* TASK STATEMENT
Quote the listing in full, exactly as given, minus any pictures.
++++++++
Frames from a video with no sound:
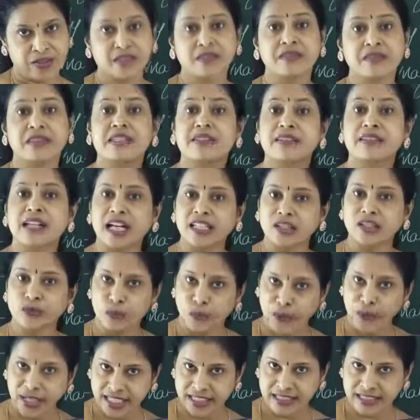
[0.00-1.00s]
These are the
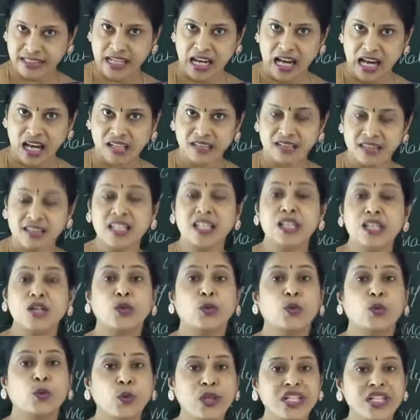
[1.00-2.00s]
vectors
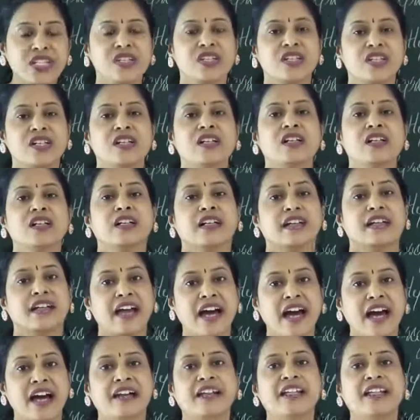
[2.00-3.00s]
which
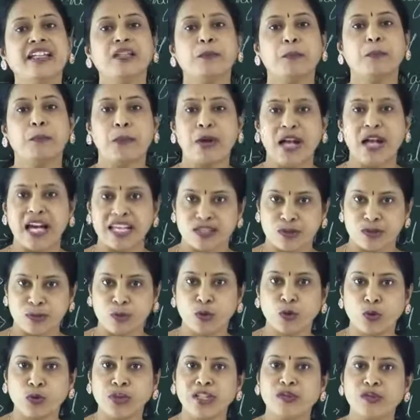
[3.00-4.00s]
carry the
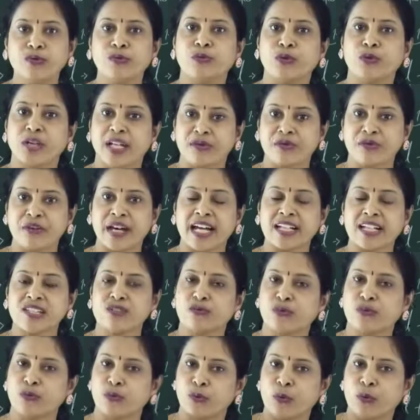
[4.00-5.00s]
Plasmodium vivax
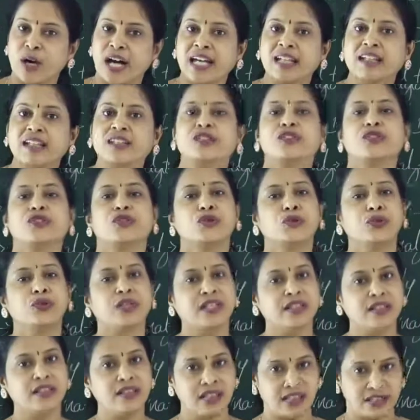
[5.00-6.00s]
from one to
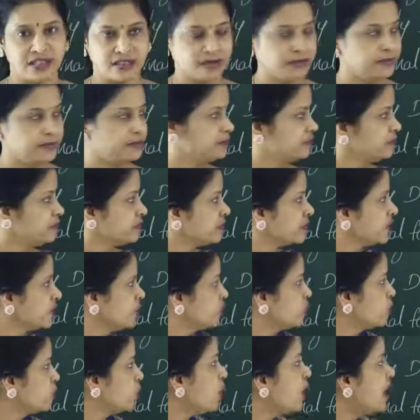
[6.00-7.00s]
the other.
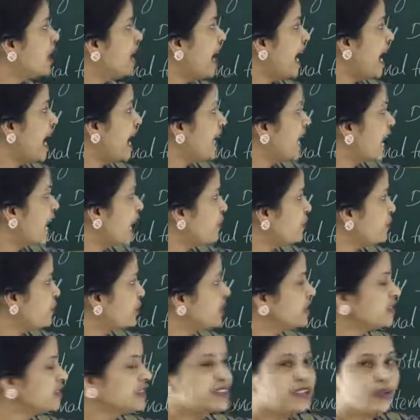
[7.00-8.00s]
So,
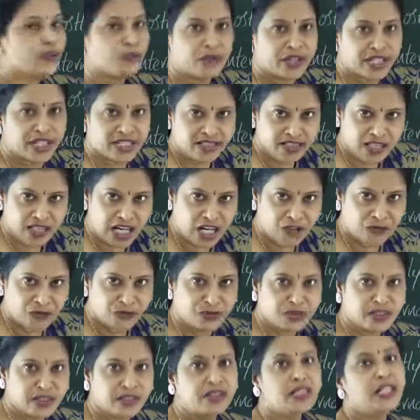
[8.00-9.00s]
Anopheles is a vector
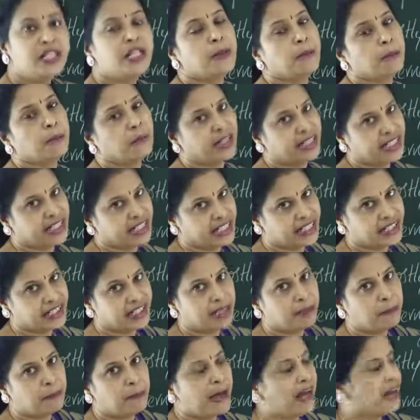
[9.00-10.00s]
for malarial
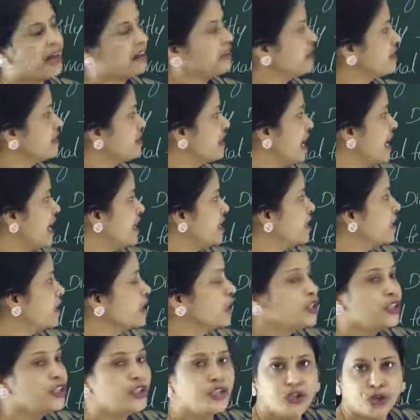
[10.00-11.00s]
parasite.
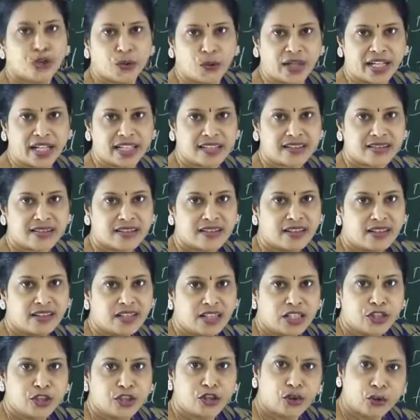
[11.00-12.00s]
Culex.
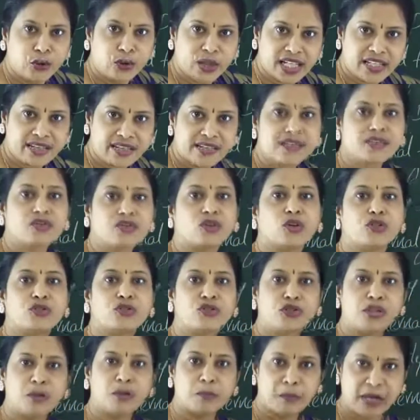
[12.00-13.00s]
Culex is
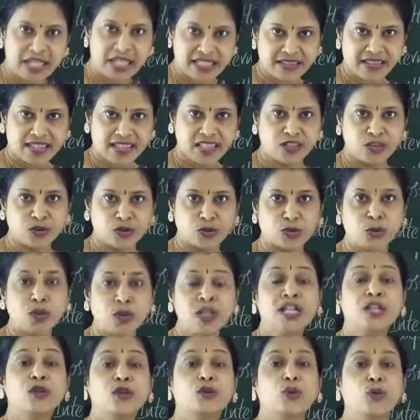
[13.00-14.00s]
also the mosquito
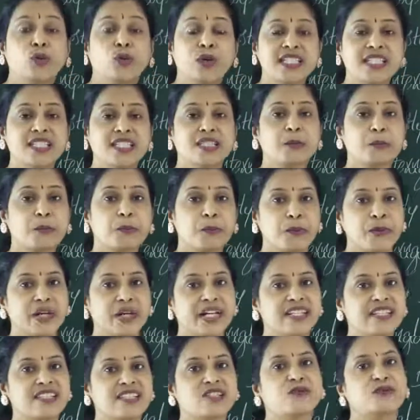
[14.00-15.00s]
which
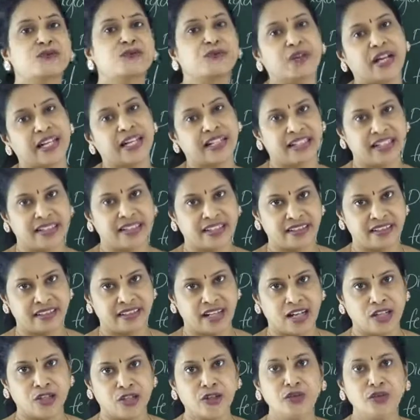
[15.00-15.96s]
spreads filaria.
++++++++
* SOLUTION TO THIS PROBLEM
Frames from a video with no sound:
[0.00-1.00s]
These are the
[1.00-2.00s]
vectors
[2.00-3.00s]
which
[3.00-4.00s]
carry the
[4.00-5.00s]
Plasmodium vivax
[5.00-6.00s]
from one to
[6.00-7.00s]
the other.
[7.00-8.00s]
So,
[8.00-9.00s]
Anopheles is a vector
[9.00-10.00s]
for malarial
[10.00-11.00s]
parasite.
[11.00-12.00s]
Culex.
[12.00-13.00s]
Culex is
[13.00-14.00s]
also the mosquito
[14.00-15.00s]
which
[15.00-15.96s]
spreads filaria.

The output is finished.